I love this black and white aesthetic Mammoth Cave has going on these and this newspaper looking cover is great. It's actually an article from George Orwell about politics and the English language, mostly railing against the decline of grammar and how basically if you can't even use standard rules to communicate then basically whatever you're talking about starts out at a disadvantage...I think? it was pretty long, and printed really tiny after having been xeroxed so, I was filling in the dots.
The Famines, like any two piece, start out with very little to work with to make an impression of even a melody. But these self imposed restrictions often create rules to constantly fight against. Out of necessity they're making a hell of a noise, in 'Syllable' the guitar rhythm and drums are completely divorced from each other, then the vocal delivery is off on it's own clock...how Garrett is managing to keep these two separate melodies going is really his own, it isn't easy to follow.
The impressive thing about any massively blown out sound like this is the seemingly infinite amount of expression in recording imperfectly. Does is sound like Ty Segall, Thee Oh Sees, Tyvek? In ways, but not really at the same time. Is it all overdriven in the red with a steady layer of fuzz coating the whole thing? Well.....yea.
I think what probably is offending everyone when the term 'lo-fi' is even mentioned is that it applies to such a wide reaching diverse cross section of bands...does it need to be broken down further into subcategories? That seems to always be the solution. The point is that doesn't describe what's happening musically...you might as well tell me about the microphones and drum kit...all of that can be useful, but it's a tiny part of the picture...how the fuck does it come together? What are they getting at?

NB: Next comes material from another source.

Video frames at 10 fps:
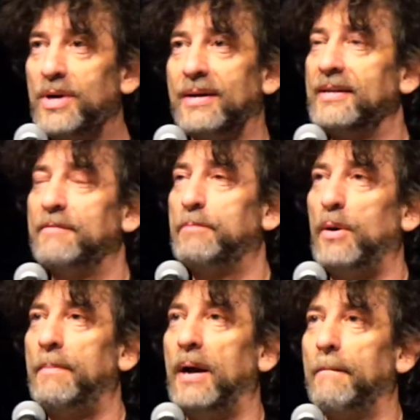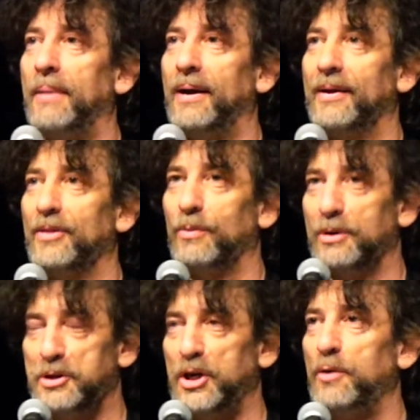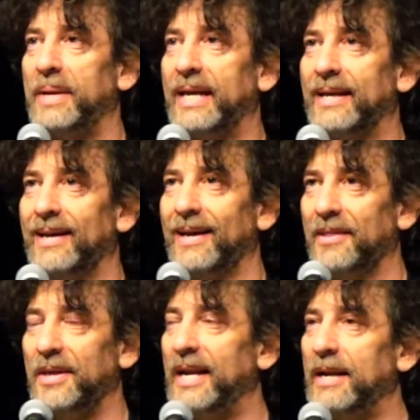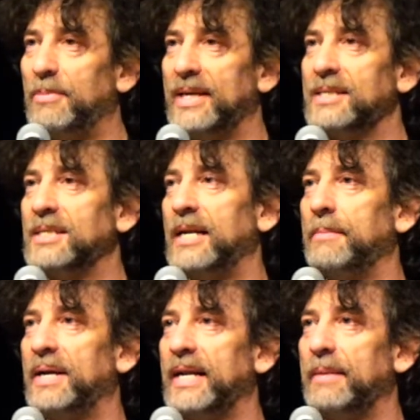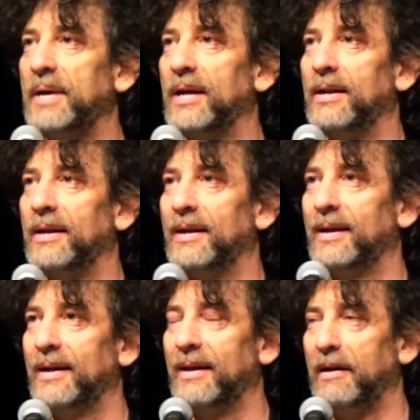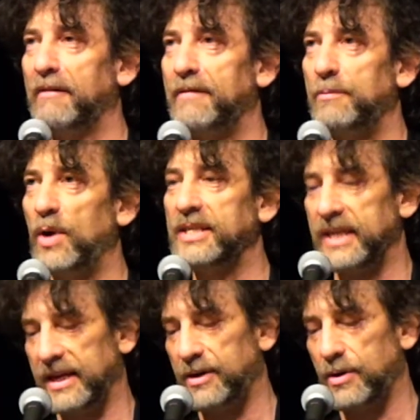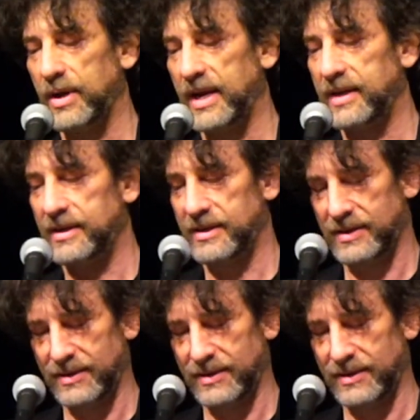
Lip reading: kind of pop-up that will show me that anybody is sending me an email if I'm writing in longhand.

'Got Lies', the B-Side is not blues so much as maybe it's rooted in the Kinks, that once removed reinterpreted sound. I'm tempted to think this of this one as a sort of punk velvet underground. It's got those droning chords, especially in the second refrain, it's almost a bowed sitar sound? But maybe that comes from again connecting those dots between peaks of sound waves. Sounds have a weird way of changing at these volumes. This track is insanely complex while still being a straight up catchy melodic song. The transition between a sort of punk rockabilly down to the acapella vocals and tom solo involves numerous free form steps that can only be played by a tight two piece like this.
That moment when it's just Garrett alone singing for a minute with the hum of an amp in the background is just one of those great moments they, (and I) appreciate for just a second. they have that restraint to work at melody and structure this way. It's surprising and stays grounded in previous eras sounds but turning into something else.
It's the reason for a B-Side on a single, they get outside the box for a second.
I like the idea that they are recording so loud because of the quiet moments like that. So when it picks up again of course it's peaking and blown out, it's doing it's job of being that foil to the quiet dark verse. It's all delivered with just the right amount of echo that bounces off itself so you can only vaguely infer there's some kind of fucked up situation with a girl going on.
Get it from Mammoth Cave, the Famines sound bad ass based on the other stuff on their website, these sound like a departure from some of the tracks I heard, but I can see why you'd put this on a sweet, sweet seven inch.
And god damn it if they don't include a download card....I guess I'm going to have to look into doing that for my single, because it's freaking convenient...christ, more technology B.S. to possibly go wrong.